Test Coverage and Quality
Maintain high test coverage and quality:
# scripts/test_coverage.py
import subprocess
import sys
from pathlib import Path
def run_coverage_analysis():
"""Run comprehensive coverage analysis"""
# Run tests with coverage
result = subprocess.run([
"pytest",
"tests/",
"--cov=causal_agent",
"--cov-report=html",
"--cov-report=term",
"--cov-report=xml",
"--cov-fail-under=85" # Require 85% coverage
], capture_output=True, text=True)
print(result.stdout)
if result.stderr:
print("STDERR:", result.stderr)
# Check coverage requirements
if result.returncode != 0:
print("Coverage requirements not met!")
sys.exit(1)
# Generate coverage badge
generate_coverage_badge()
def generate_coverage_badge():
"""Generate coverage badge for README"""
try:
import coverage
cov = coverage.Coverage()
cov.load()
total_coverage = cov.report()
# Create badge (simplified)
badge_color = "green" if total_coverage >= 90 else "yellow" if total_coverage >= 80 else "red"

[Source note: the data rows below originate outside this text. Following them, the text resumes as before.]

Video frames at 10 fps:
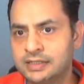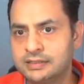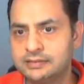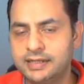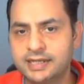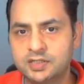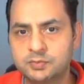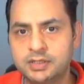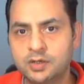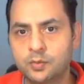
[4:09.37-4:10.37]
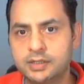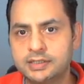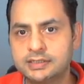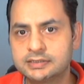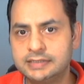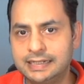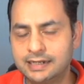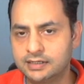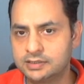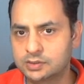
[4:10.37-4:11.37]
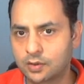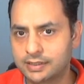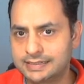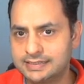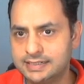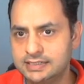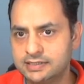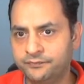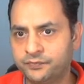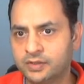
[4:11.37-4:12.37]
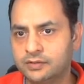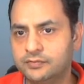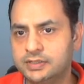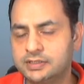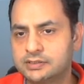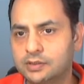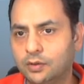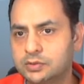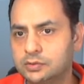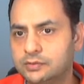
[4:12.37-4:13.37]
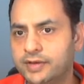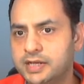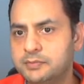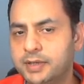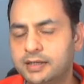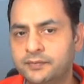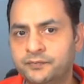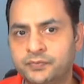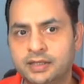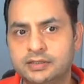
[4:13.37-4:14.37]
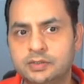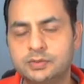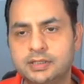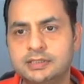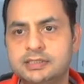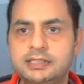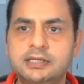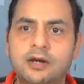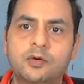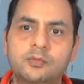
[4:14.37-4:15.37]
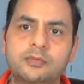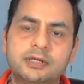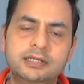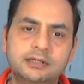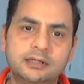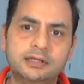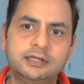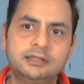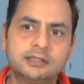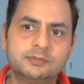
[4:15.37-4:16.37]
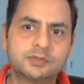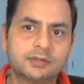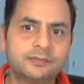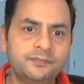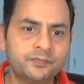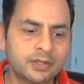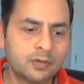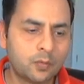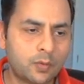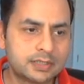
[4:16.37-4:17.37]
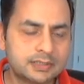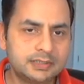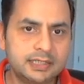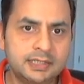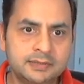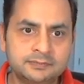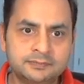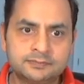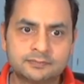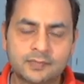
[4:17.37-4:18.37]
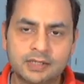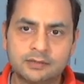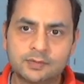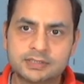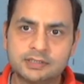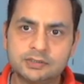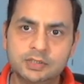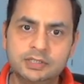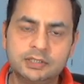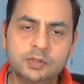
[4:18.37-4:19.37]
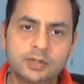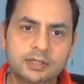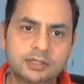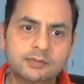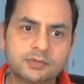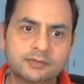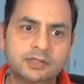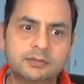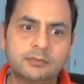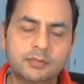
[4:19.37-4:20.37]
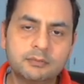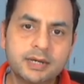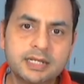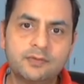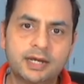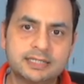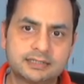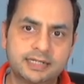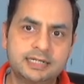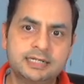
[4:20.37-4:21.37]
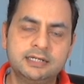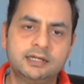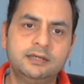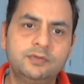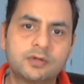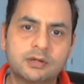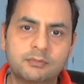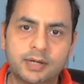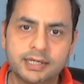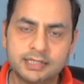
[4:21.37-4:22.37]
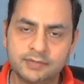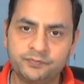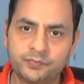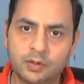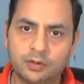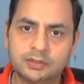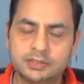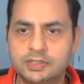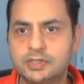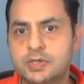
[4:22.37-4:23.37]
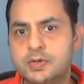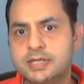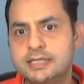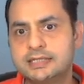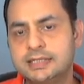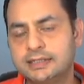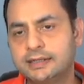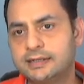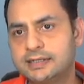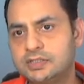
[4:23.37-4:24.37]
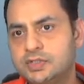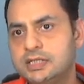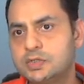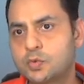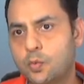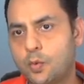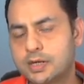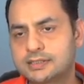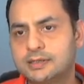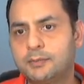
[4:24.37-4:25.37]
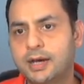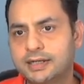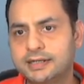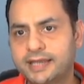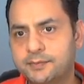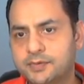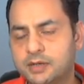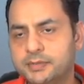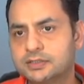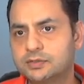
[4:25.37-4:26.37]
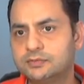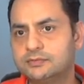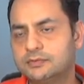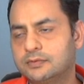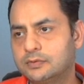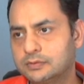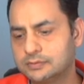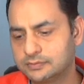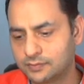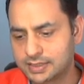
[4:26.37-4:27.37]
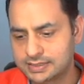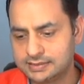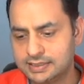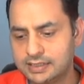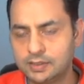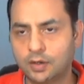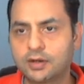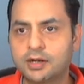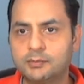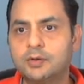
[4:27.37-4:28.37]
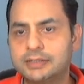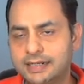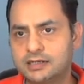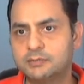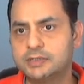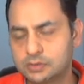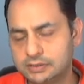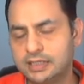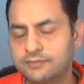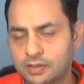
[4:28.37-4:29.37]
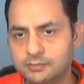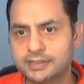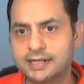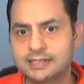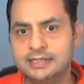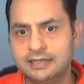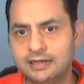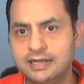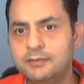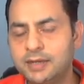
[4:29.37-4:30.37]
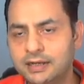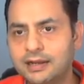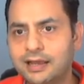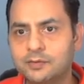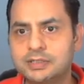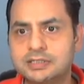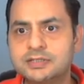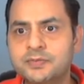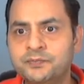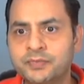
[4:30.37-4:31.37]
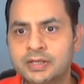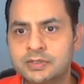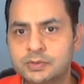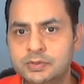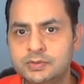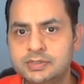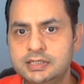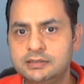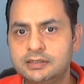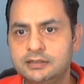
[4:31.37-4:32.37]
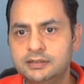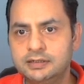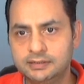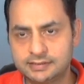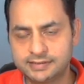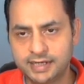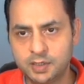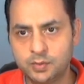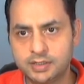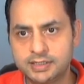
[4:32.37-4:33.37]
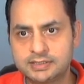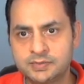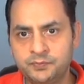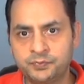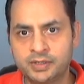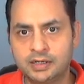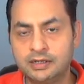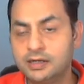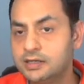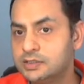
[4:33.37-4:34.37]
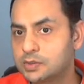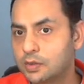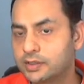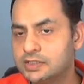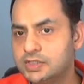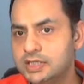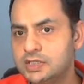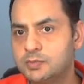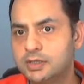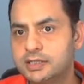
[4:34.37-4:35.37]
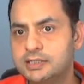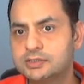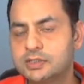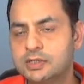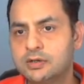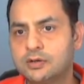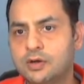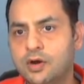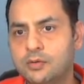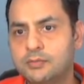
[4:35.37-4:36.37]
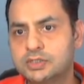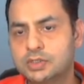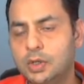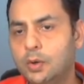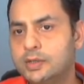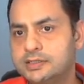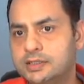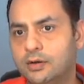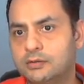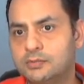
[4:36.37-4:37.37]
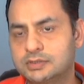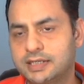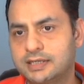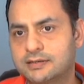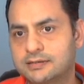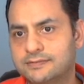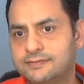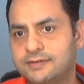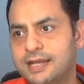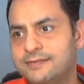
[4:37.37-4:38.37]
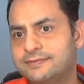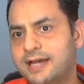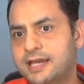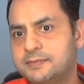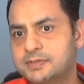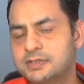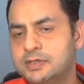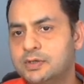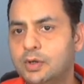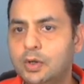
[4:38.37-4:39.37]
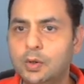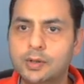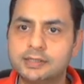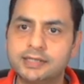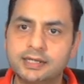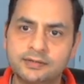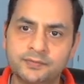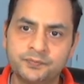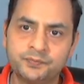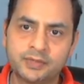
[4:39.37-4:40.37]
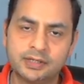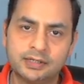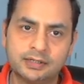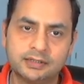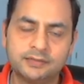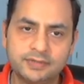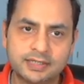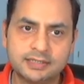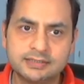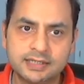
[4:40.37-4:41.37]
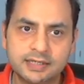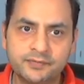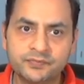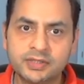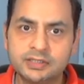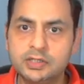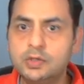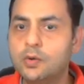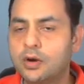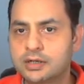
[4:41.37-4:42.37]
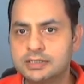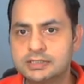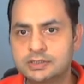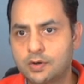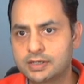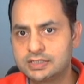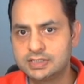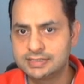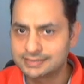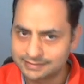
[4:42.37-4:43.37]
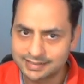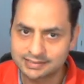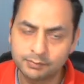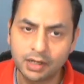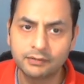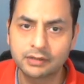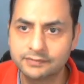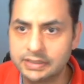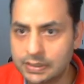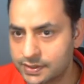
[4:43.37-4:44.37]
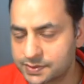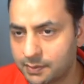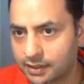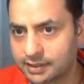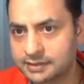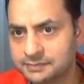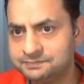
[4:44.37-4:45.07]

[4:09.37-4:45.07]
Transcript: The next bigger one is the London Stock Exchange, which is also the very big. You can see how in terms of what's the in terms of the money wise, right? If you combine all the securities in that exchange, what's the market cap coming? So what's the dollar amount that coming? So think from that layman languages. So you see the second one is a London Stock Exchange, but it's how much low is it? Almost like 5 times lower than if you can say the New York Stock Exchange. So that's the power of the US market.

print(f"Coverage: {total_coverage:.1f}% ({badge_color})")
except ImportError:
print("Coverage package not available for badge generation")
if __name__ == "__main__":
run_coverage_analysis()
Best Practices
Test Design Principles
Isolation: Tests should be independent and not affect each other
Reproducibility: Use fixed seeds and deterministic data generation
Clarity: Test names and structure should clearly indicate what is being tested
Completeness: Cover normal cases, edge cases, and error conditions
Performance: Tests should run efficiently to enable frequent execution
Data Management
Synthetic Data: Use synthetic data with known ground truth for validation
Fixtures: Create reusable test fixtures for common data scenarios
Cleanup: Properly clean up temporary files and resources
Versioning: Version test datasets to ensure consistency across environments
Continuous Integration
Automated Execution: Run tests automatically on code changes
Multiple Environments: Test across different Python versions and OS
Coverage Tracking: Monitor and maintain high test coverage
Performance Monitoring: Track performance regressions over time
Quality Gates: Prevent merging code that doesn’t meet quality standards
The comprehensive testing framework ensures that CAIS maintains high reliability, accuracy, and performance standards while enabling confident development and deployment of new features and methods.